Material for this exercise START

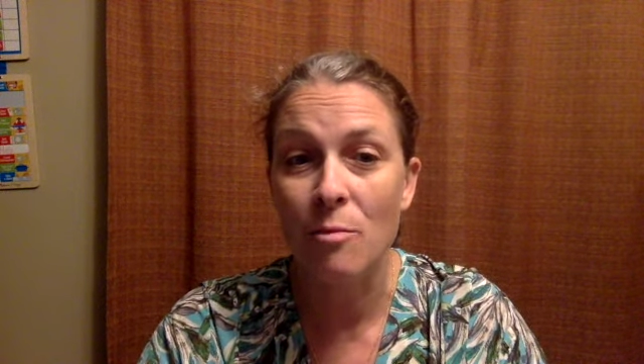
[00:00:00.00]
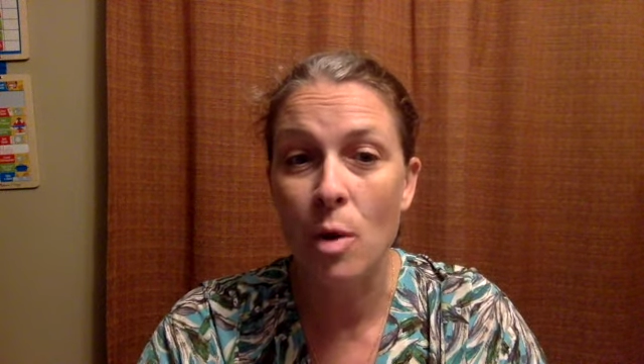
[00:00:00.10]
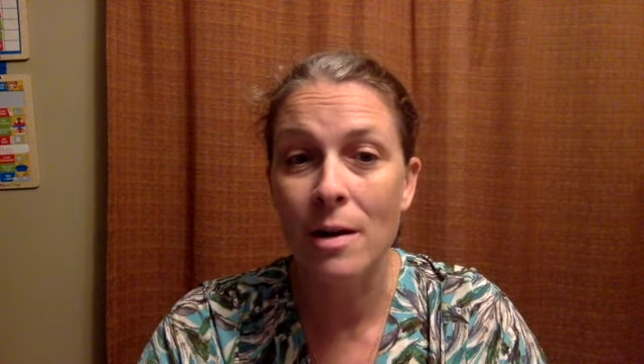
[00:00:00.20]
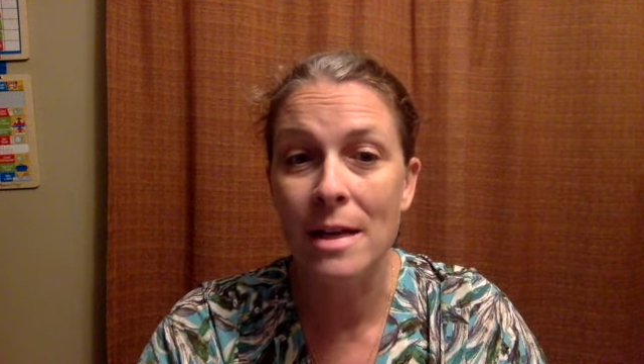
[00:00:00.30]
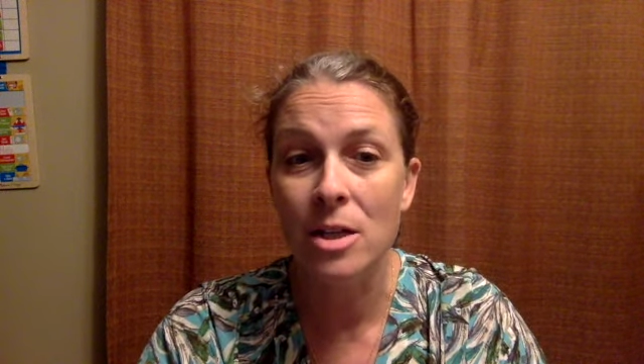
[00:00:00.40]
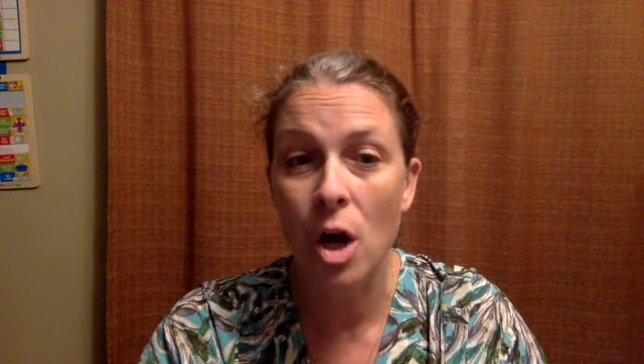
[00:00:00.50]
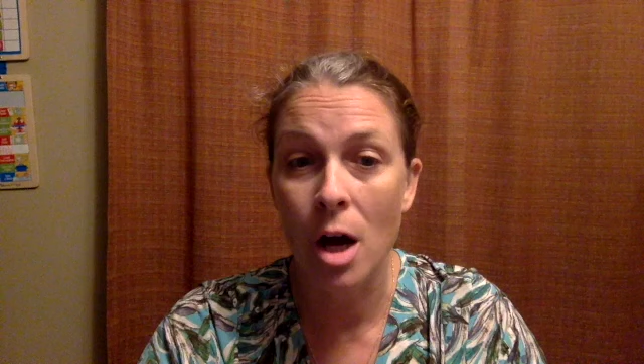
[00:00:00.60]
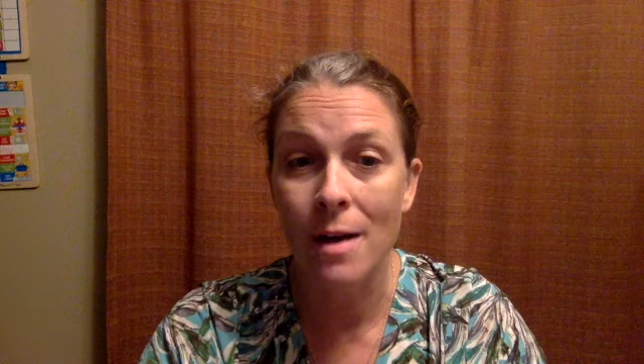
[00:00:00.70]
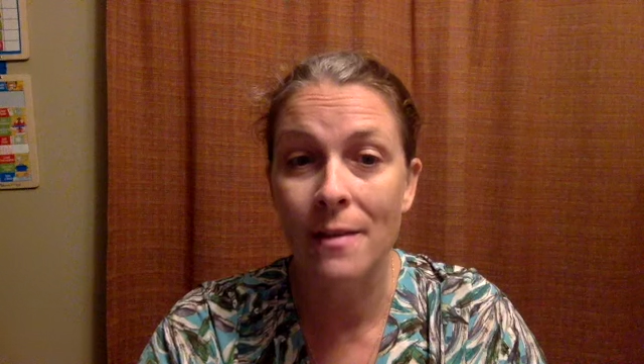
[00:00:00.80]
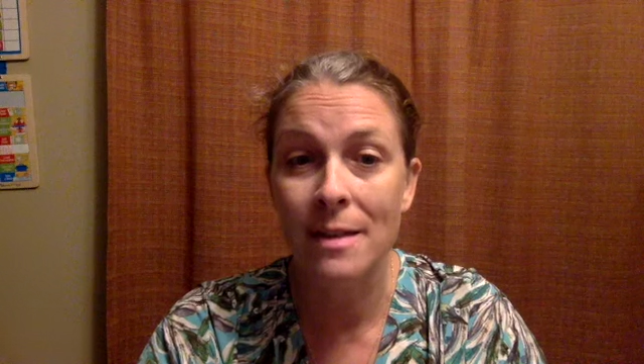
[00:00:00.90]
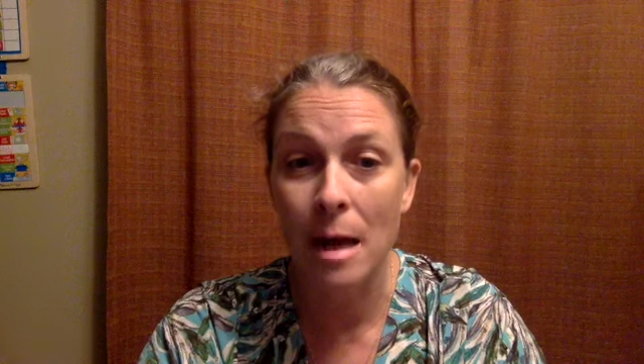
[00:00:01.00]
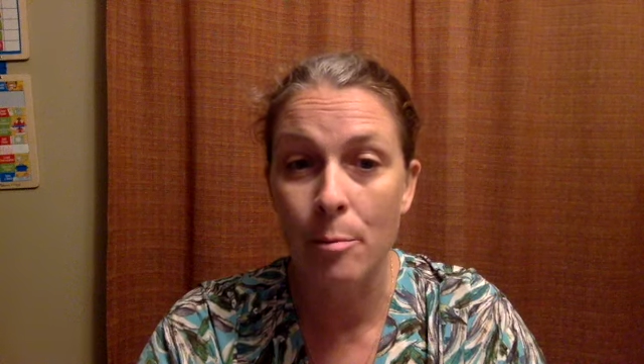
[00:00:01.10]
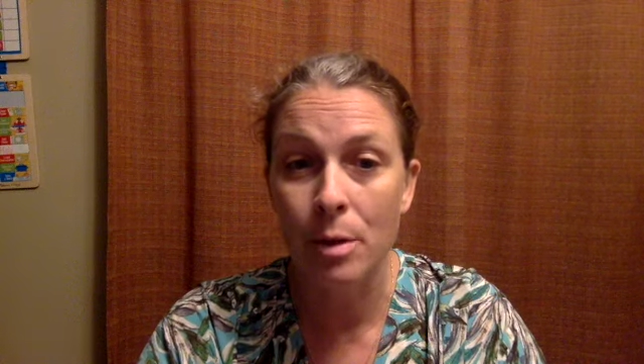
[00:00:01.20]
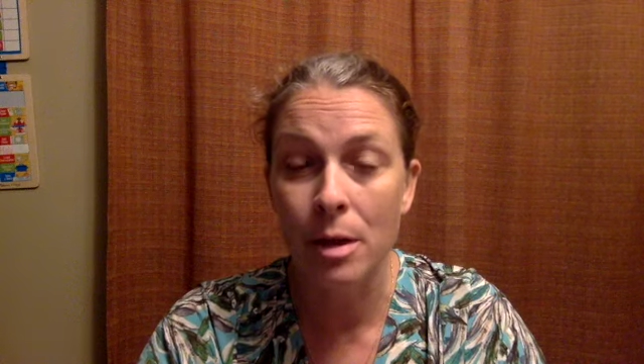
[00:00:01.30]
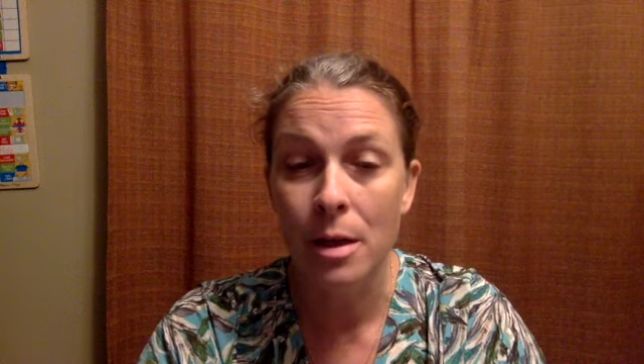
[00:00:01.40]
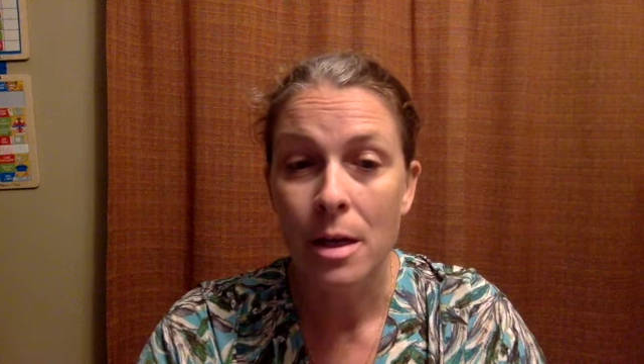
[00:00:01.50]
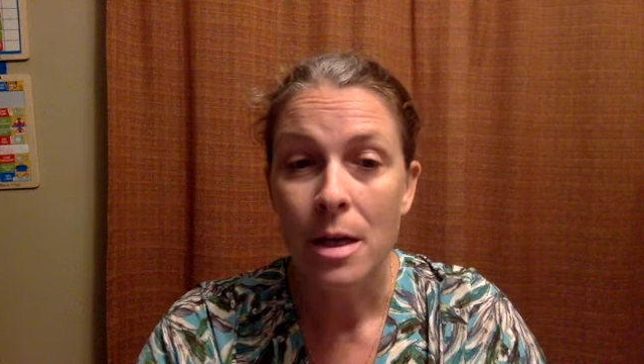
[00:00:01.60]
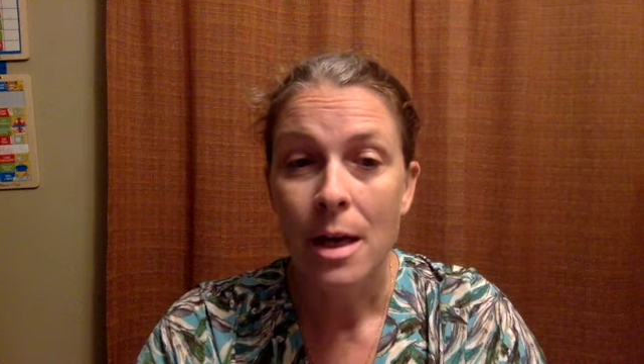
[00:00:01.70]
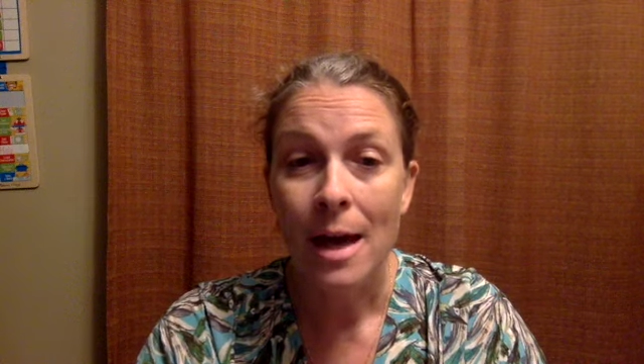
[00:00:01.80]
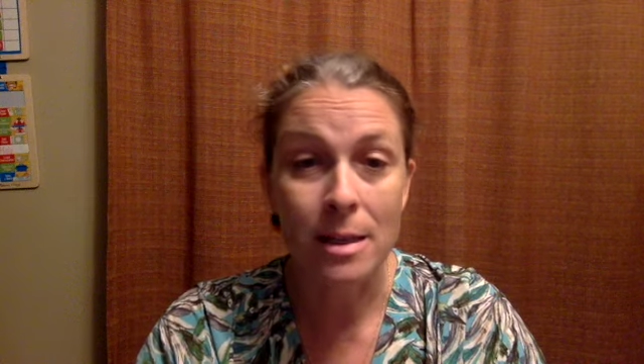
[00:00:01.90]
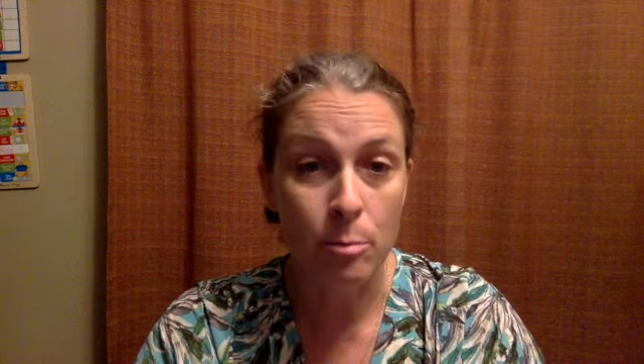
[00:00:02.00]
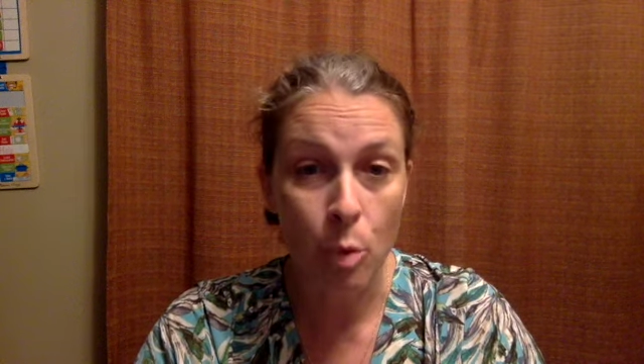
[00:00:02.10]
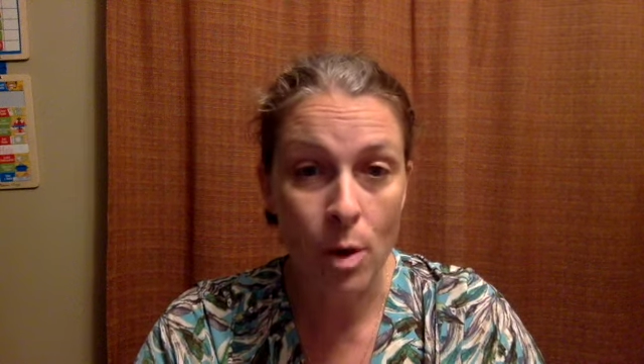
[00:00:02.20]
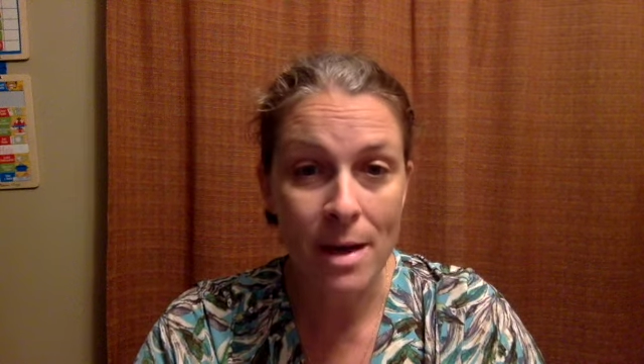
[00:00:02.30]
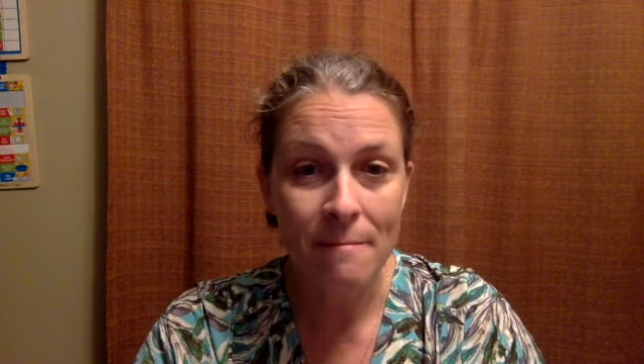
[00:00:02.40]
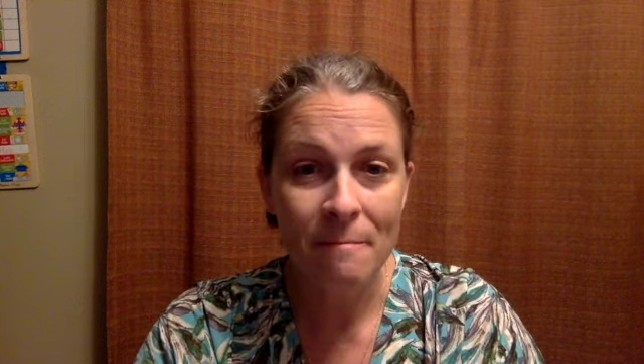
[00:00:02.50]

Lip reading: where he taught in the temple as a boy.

Material for this exercise END
Material for this exercise START

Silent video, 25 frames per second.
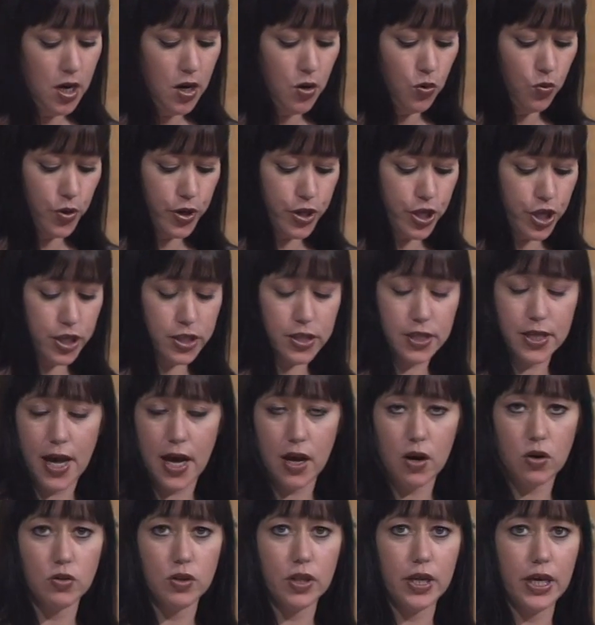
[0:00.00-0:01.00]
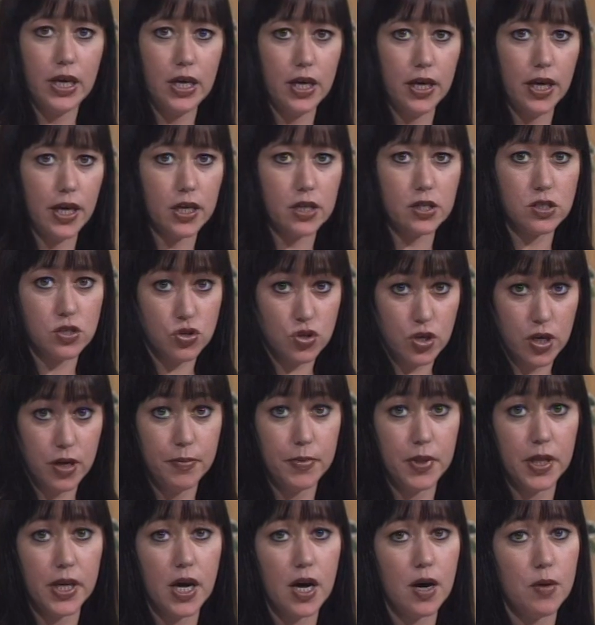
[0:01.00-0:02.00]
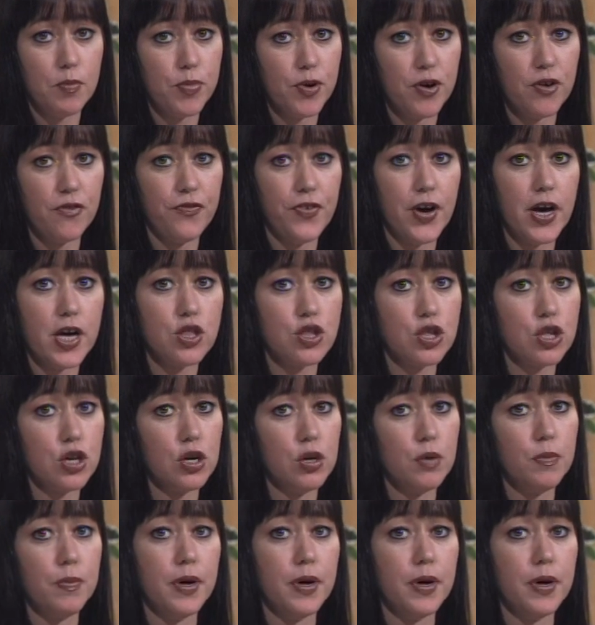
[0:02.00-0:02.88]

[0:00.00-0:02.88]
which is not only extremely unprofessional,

Material for this exercise END

# Task to carry out:
Please set down, exactly and with no pictures, the lines in the entries above starting at the one holding "[00:00:01.60]" and ending at the one holding "Lip reading: where", ends included.

# Your response:
[00:00:01.60]
[00:00:01.70]
[00:00:01.80]
[00:00:01.90]
[00:00:02.00]
[00:00:02.10]
[00:00:02.20]
[00:00:02.30]
[00:00:02.40]
[00:00:02.50]

Lip reading: where he taught in the temple as a boy.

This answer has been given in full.